‘Tulsa King’ Season 3, Episode 3 Recap – Tyson Remains A Liability

By Jonathon Wilson - October 5, 2025
Sylvester Stallone in Tulsa King Season 3
Sylvester Stallone in Tulsa King Season 3 | Image via Paramount Plus
By Jonathon Wilson - October 5, 2025

WARNING: THIS ARTICLE CONTAINS MAJOR SPOILERS

3.5

Summary

Tyson proves a liability again in “The G and the OG”, and you have to wonder how many chances he’s going to get before the consequences end up being permanent.

I’m getting a bit sick of Tyson. To be fair, I was sick of him throughout most of Tulsa King’s second season, too, but I thought he might have learned his lesson in time for Season 3. But no such luck. His dad almost getting blown to bits should have been a sobering reminder that his exaggerated ideas of being a gangster are likely to get him and everyone around him killed. Never is this more true than in Episode 3, “The G and the OG”, in which his idiocy is at peak levels.

This is what happens when Dwight is indisposed and trusts his compatriots to handle things on their own. But Dwight made a deal with the devil in the premiere, and he comes to collect here. Musso gives Dwight no choice in the matter, literally locking him in a self-driving car to make sure he gets to their rendezvous, so the rest of the gang are left to focus on bottling up Theo Montague’s super-secret liquor, which Cleo revealed to them in the previous episode. It doesn’t go well.

Dwight, then, spends the bulk of this episode on an uncomfortable road trip with Musso. The FBI man is enlisting him to form a business arrangement with a particularly problematic criminal by the name of Dexter Deacon, presumably in the hopes of catching him in the midst of something illicit. Dwight isn’t keen on the idea of being a rat, but his hands are tied. In the meantime, Musso keeps trying to tempt him into revealing more information – that he can no doubt leverage against him down the line – but Dwight isn’t falling for that, either.

I’m not sure where all this is going, honestly. There’s a scene included where Dwight and Musso get pulled over by the local authorities, and Dwight’s smooth talking and bribery work, whereas Musso’s badge doesn’t. There’s an element of grudging respect developing here that makes me wonder, but it’s much likelier that Musso is using Dwight for off-the-books hits of a kind that he’d never be able to justify or explain, which means he’ll never be able to let Dwight off the hook even if he completes them. I reckon before the season’s out, Musso will have helped Dwight out of a jam, or Musso will be dead. One or the other.

But with Dwight otherwise occupied, this leaves the rest of his operation to fend for themselves, and they almost all come up wanting.
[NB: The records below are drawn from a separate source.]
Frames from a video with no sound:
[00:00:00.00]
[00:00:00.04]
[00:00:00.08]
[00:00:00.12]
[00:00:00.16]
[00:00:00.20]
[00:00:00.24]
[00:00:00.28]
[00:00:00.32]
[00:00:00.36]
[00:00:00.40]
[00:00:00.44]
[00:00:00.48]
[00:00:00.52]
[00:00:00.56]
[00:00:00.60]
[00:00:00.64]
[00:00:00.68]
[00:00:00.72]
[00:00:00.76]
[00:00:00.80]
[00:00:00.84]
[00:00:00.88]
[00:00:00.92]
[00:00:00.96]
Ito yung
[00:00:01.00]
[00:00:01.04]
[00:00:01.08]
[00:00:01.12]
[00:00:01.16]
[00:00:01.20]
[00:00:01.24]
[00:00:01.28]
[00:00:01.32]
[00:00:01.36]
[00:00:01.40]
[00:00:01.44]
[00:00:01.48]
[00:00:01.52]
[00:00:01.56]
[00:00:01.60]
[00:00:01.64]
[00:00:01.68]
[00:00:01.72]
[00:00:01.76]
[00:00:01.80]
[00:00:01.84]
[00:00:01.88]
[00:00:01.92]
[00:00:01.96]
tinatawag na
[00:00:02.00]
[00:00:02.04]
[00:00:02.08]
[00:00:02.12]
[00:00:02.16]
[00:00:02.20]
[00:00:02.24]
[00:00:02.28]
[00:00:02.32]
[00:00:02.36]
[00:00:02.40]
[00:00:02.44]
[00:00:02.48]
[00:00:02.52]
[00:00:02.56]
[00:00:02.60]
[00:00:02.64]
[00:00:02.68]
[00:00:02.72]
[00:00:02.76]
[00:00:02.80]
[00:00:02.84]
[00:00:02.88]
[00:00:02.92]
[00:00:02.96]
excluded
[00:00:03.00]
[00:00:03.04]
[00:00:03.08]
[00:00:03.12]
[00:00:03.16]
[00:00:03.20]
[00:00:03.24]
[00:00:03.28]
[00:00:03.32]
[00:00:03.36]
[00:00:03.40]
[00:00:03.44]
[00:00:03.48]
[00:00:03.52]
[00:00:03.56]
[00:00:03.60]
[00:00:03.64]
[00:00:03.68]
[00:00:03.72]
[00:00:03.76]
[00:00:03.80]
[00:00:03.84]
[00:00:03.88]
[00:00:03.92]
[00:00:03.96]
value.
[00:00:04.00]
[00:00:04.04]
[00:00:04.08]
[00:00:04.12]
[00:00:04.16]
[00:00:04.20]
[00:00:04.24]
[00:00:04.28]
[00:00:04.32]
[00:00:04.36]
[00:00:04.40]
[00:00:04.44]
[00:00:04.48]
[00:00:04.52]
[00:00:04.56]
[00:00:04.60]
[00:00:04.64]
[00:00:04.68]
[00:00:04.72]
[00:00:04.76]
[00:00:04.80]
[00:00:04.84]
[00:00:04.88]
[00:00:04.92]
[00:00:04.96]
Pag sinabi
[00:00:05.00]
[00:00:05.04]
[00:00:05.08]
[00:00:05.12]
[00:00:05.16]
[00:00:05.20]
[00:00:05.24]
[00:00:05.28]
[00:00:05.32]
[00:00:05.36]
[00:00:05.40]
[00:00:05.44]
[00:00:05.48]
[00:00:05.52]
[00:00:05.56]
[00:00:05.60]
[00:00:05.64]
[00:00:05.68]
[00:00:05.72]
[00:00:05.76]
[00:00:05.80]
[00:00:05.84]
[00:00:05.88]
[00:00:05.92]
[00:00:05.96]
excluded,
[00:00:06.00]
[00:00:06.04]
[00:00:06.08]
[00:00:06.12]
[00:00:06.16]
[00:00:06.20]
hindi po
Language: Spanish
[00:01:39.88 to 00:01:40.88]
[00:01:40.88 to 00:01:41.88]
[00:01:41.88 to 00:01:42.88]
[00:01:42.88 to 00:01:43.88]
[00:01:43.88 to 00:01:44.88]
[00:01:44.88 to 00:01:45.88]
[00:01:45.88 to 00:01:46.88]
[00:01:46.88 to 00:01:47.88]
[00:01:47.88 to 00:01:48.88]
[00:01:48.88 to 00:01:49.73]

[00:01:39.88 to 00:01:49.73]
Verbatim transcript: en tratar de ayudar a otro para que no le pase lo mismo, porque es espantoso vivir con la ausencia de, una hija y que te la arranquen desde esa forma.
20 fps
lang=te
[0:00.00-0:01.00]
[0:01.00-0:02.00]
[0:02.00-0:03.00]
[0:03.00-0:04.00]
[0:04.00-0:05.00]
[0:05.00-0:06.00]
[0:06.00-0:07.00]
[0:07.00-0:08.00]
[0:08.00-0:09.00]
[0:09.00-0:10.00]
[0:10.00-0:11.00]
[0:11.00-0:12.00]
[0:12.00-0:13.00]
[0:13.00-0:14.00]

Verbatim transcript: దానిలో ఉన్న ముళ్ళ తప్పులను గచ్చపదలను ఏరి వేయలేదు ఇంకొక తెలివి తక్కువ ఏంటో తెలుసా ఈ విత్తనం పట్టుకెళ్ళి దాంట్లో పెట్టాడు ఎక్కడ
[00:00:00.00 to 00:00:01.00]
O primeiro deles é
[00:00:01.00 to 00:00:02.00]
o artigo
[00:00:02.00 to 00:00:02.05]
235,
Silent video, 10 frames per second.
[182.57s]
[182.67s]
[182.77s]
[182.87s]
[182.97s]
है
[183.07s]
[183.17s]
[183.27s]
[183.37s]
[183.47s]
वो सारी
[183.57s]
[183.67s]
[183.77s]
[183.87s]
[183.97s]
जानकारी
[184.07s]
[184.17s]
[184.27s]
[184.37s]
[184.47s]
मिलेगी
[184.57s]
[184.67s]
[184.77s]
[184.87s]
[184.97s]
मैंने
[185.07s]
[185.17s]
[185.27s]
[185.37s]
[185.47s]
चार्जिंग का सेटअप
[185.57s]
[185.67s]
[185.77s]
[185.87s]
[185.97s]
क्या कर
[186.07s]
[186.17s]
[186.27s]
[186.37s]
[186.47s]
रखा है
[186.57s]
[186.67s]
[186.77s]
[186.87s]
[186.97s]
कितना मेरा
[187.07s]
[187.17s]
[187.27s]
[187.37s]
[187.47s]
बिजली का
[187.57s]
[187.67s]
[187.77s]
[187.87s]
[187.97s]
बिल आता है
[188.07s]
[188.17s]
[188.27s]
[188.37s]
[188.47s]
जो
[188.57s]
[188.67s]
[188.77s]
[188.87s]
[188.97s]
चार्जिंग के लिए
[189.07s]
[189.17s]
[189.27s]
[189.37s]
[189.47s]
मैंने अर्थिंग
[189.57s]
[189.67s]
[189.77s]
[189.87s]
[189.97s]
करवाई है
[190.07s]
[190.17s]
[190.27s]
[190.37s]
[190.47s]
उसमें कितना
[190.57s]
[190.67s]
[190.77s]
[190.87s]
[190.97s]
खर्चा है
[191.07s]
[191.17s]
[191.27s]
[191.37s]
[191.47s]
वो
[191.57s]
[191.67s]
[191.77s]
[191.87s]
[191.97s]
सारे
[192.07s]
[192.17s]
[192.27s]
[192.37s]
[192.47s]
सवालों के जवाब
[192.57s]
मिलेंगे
Take Mitch and Cleo, for example. They enjoy a road trip of their own in Tulsa King Season 3, Episode 3, but it goes off the rails pretty quickly. It’s a tough relationship to buy into, since they continuously reference a personal past that we haven’t seen any of, and it turns out Cleo is a bit nuts. She drives like a maniac, shoplifts, drinks, and then takes it upon herself to drive right into Jeremiah Dunmire’s house and try to set it alight.

Now, granted, she has her reasons, but as Mitch explains to her – in the manner of a parent dealing with a recalcitrant child, not like a lover – Dwight’s working on getting revenge for her in a much more sophisticated way. If she threatens to undermine that by going rogue, all bets are off. She claims to get the message, but I’m not so sure. I’d be more inclined to think this whole sequence is present to plant the idea that Cleo is liable to destroy everything at a moment’s notice.

And she isn’t the only one. Oh, Tyson. As if it wasn’t conspicuous enough that he insists on driving a Cybertruck around, he’s also continuously coming up with terrible ideas. His latest in “The G and the OG” is to tail Cole on a fact-finding mission to learn more about their new adversaries, tracking him, along with Grace, Bodhi, and eventually Goodie, to a warehouse where he’s hosting a bingo night for the elderly. It’s a scam designed to defraud the old folks, implying the Dunmire finances might be a bit tenuous, which would explain their eagerness to acquire the Montague Fifty, but instead of leaving it there, the gang decides to make a giant scene out of winning the prize money – which they then decide to blow at a strip club.

As if this wasn’t stupid enough, Tyson also falls for the oldest trick in the book. A stripper named Serenity starts throwing herself at him and leads him away to a private dance that quickly reveals itself to be an ambush, leaving him completely at the mercy of Cole and his goons. Now, to be fair to Tyson, he doesn’t fold under questioning. But as soon as Cole threatens Serenity, a woman he has just met who helped to get him in this predicament in the first place, he immediately gives up the location of the secret whiskey. Just like that, the entire stash is emptied, Tyson is left bloodied, bruised, and embarrassed – though, thanks to the bulletproof qualities of the Cybertruck, not dead – and Dwight is angrier than ever. And why wouldn’t he be? He’s the only person he knows who seems to have a clue what they’re doing.